Carlos Antonio Mesa-Guerra is a Ph.D. student in Regional Science. He is interested in understanding the existing gaps between urban and rural areas in low- and middle-income countries. His research studies the provision of public goods and services, how spatial and income inequalities affect regional and national growth, the institutional constraints that facilitate or hinder regional development, as well as the economic impacts of immigration on destination countries. LASP Graduate Fellow '19-'20
Jaime Ortiz-Pachar is a PhD student in the department of Natural Resources. His research takes a multidisciplinary approach to the problem of invasive species in the Galapagos Islands. Through a political ecology perspective his project aims to understand the effects of the invasive species discourse in the environmental governance of the Galapagos, in one hand; and in the other hand, to explore the relationship between invasive earthworms and invasive plants. Prior to coming to Cornell, Jaime worked for the Charles Darwin Foundation, an international NGO in the Galapagos. His work was related to the integration of scientific research into public policy. He holds a B.Sc. and an M.Sc. in Environmental Management, and Environmental Monitoring and Modelling, both from King’s College London.
Karla Peña is a doctoral student in development sociology at Cornell University. Her research is in Ecuador where she studies indigenous-peasant movements and their struggle for land rights. Broadly, she is interested in food sovereignty, agrarian change and state-society relations in Latin America. Karla is a Postdoctoral Provost’s Early Career Fellow in the Department of American Studies at the University of Texas, Austin, working on workers and commodity chains in Ecuador’s Agro-Export sector to the United States. Peña’s research combines critical development studies, political ecology, feminist methodologies, and ethnography to examine land, labor, and gender relations in Ecuador’s banana industry.
Josh Savala is a PhD graduate from the History Department. He is currently an Assistant Professor of Latin American History at Rollins College in Florida specializing in: Modern Latin America, Peru, Chile, labor and working-class history, oceans in history, and social movements. His dissertation project looked at the relationships of solidarity and cooperation forged by and between Peruvians and Chileans in the 19th and early 20th centuries. His research delves into the history of medicine, labor and working-class history, anarchism, gender, and the maritime world. He has a new book out entitled “Beyond Patriotic Phobias: Connections, Cooperation, and Solidarity in the Peruvian-Chilean Pacific World” (June 2022).

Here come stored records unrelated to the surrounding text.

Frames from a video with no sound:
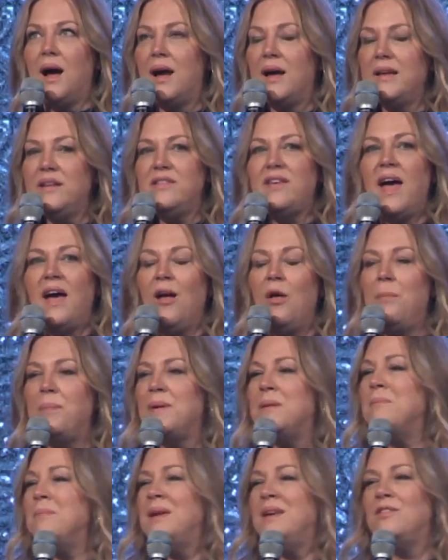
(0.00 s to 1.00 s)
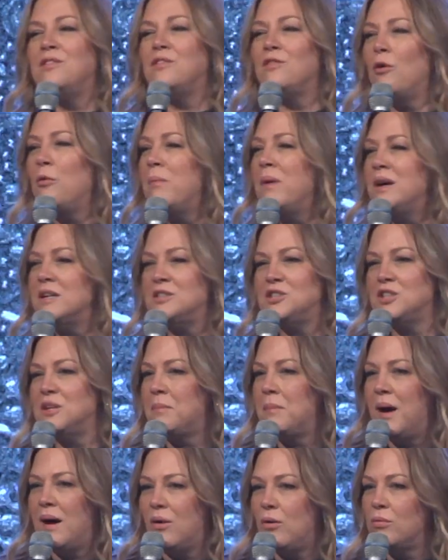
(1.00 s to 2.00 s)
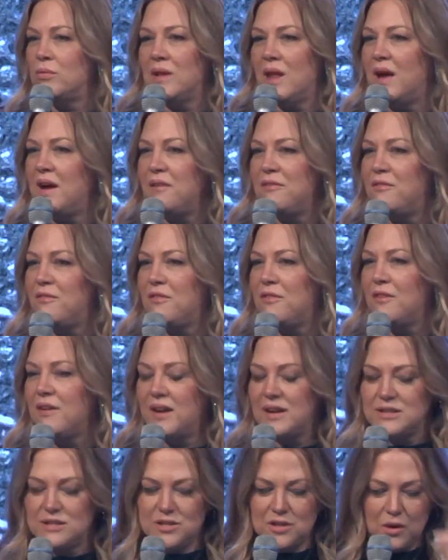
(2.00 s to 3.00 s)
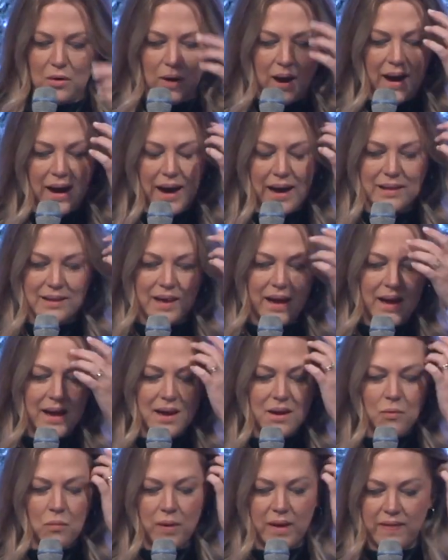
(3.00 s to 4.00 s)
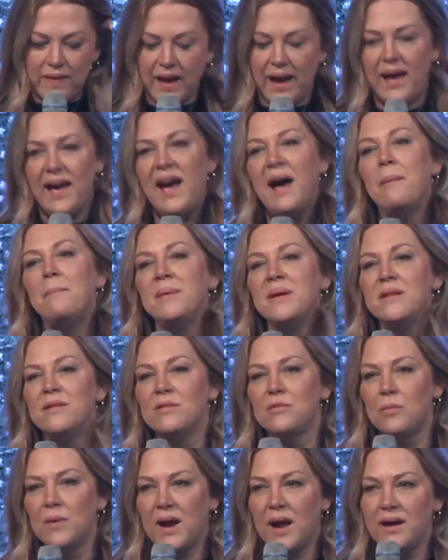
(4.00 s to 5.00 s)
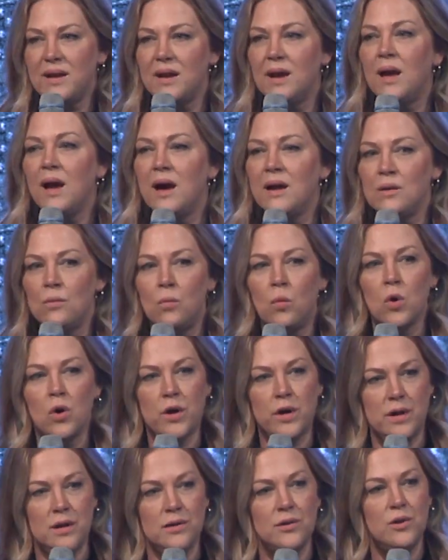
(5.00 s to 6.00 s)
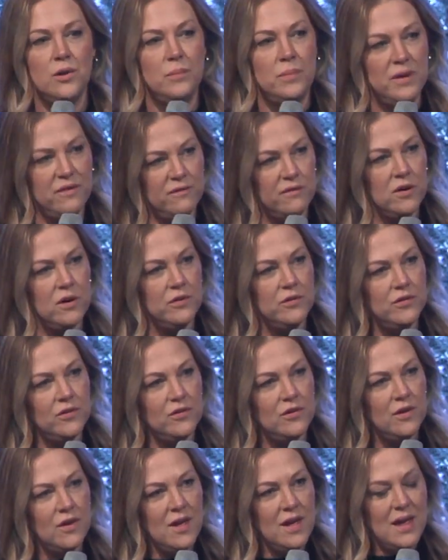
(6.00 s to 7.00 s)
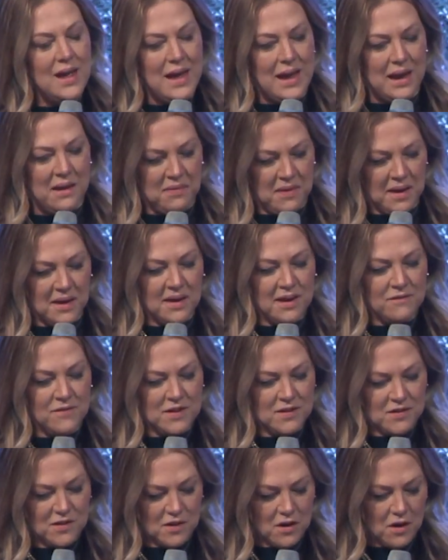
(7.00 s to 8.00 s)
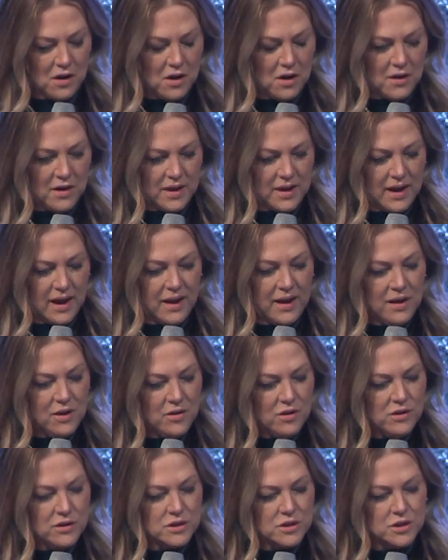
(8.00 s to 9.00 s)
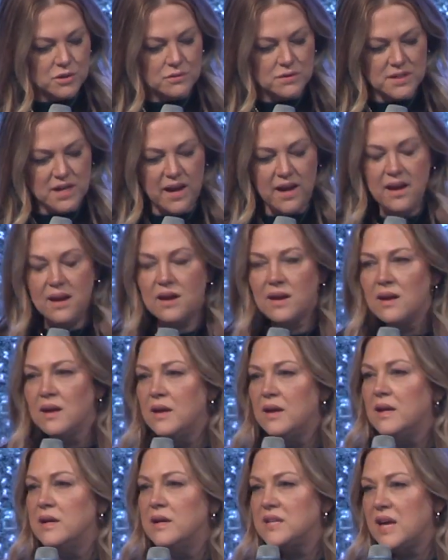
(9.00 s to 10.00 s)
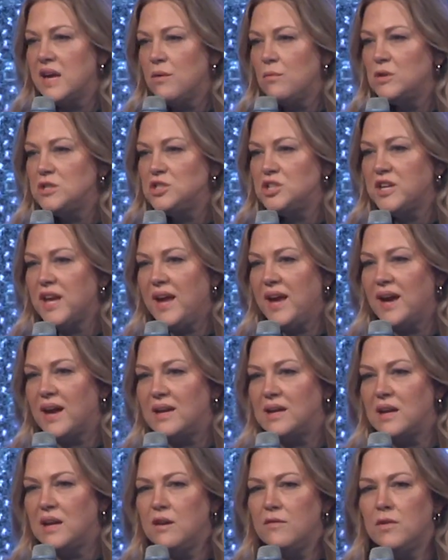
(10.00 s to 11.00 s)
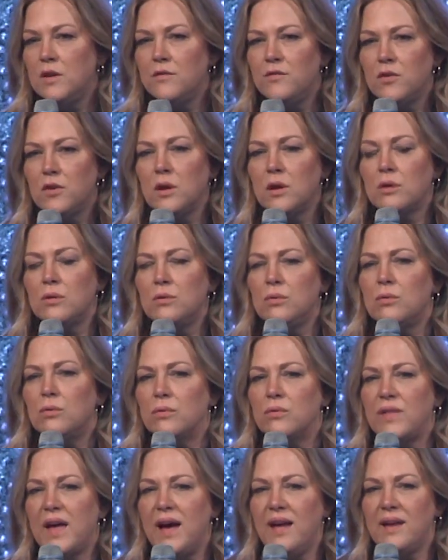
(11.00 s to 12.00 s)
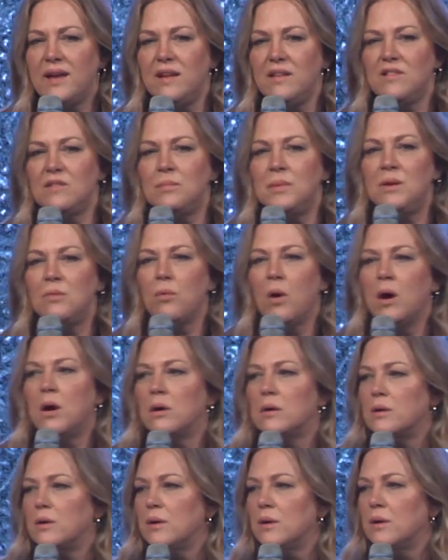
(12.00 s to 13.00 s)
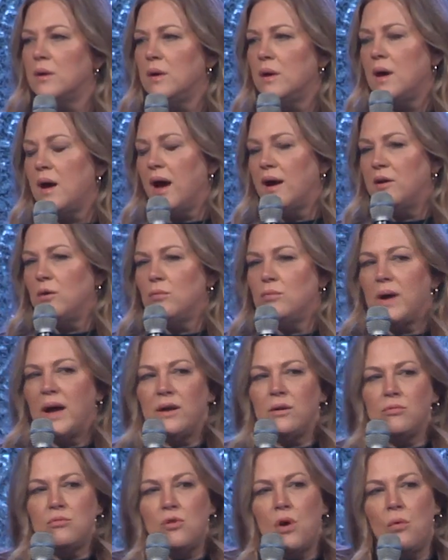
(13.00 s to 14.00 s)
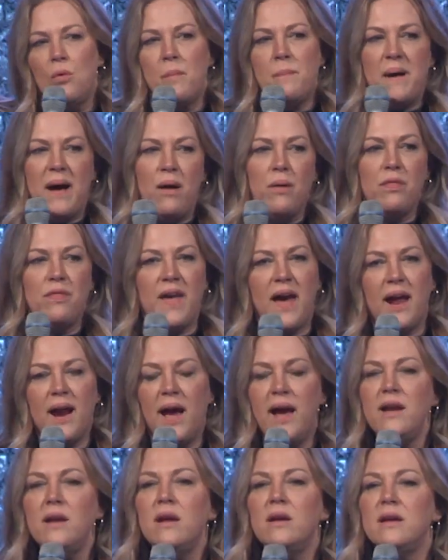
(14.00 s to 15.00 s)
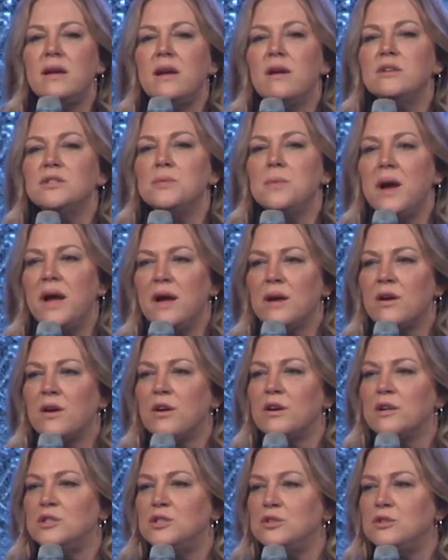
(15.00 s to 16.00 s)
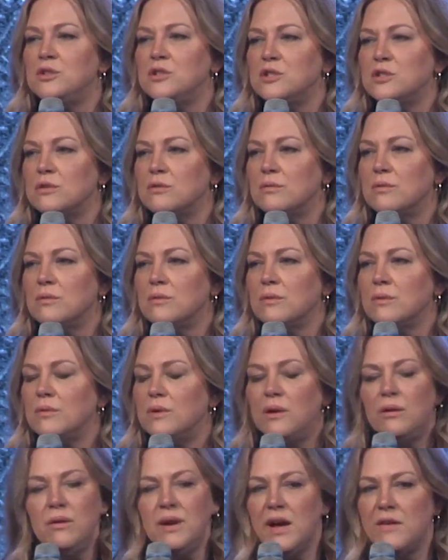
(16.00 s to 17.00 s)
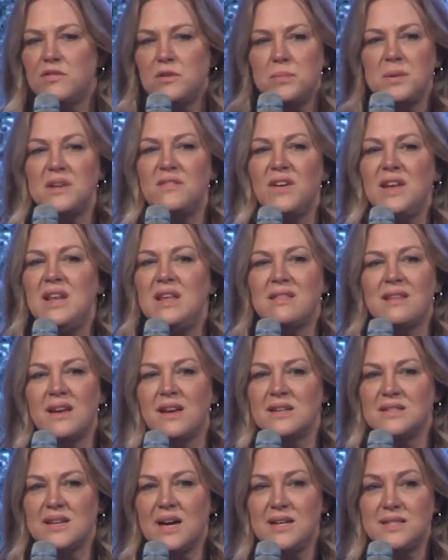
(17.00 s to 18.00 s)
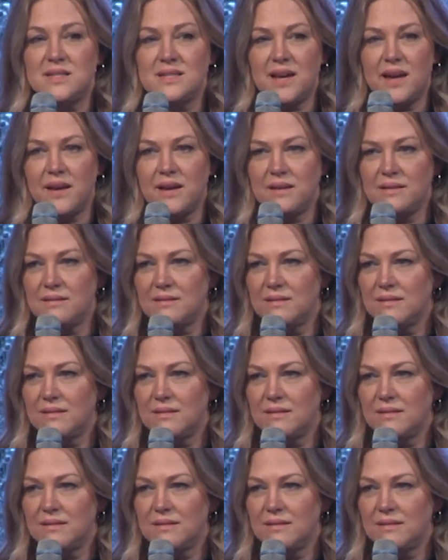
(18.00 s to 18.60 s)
It's helping me so much in my own life. And so I like when that happens, when I can kind of work it a little bit first and then give it to y'all. And I encourage you, take what you can. And even if you're like, ooh, that hits me wrong. I don't know about that. Here's what I encourage you to do. You don't have to believe anything because I say it.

Darin Self is a doctoral candidate in the Government Department. His research focuses on how antecedent characteristics of authoritarian rule affects political and electoral institutions in democracies, causes of institutional change, and institutional determinates of populism. He is also interested in how we make causal inferences in politically developing states and designing new ways to measure social structure. His dissertation research is cross-regional and on: "Binding Contestation: How Party-Military Relations Influenced Democratization in Indonesia and Paraguay."
Maria Jimena Valdez is currently is a Postdoctoral Fellow, London School of Economics and Political Science, for a three-years doing research on workers in the global gig economy.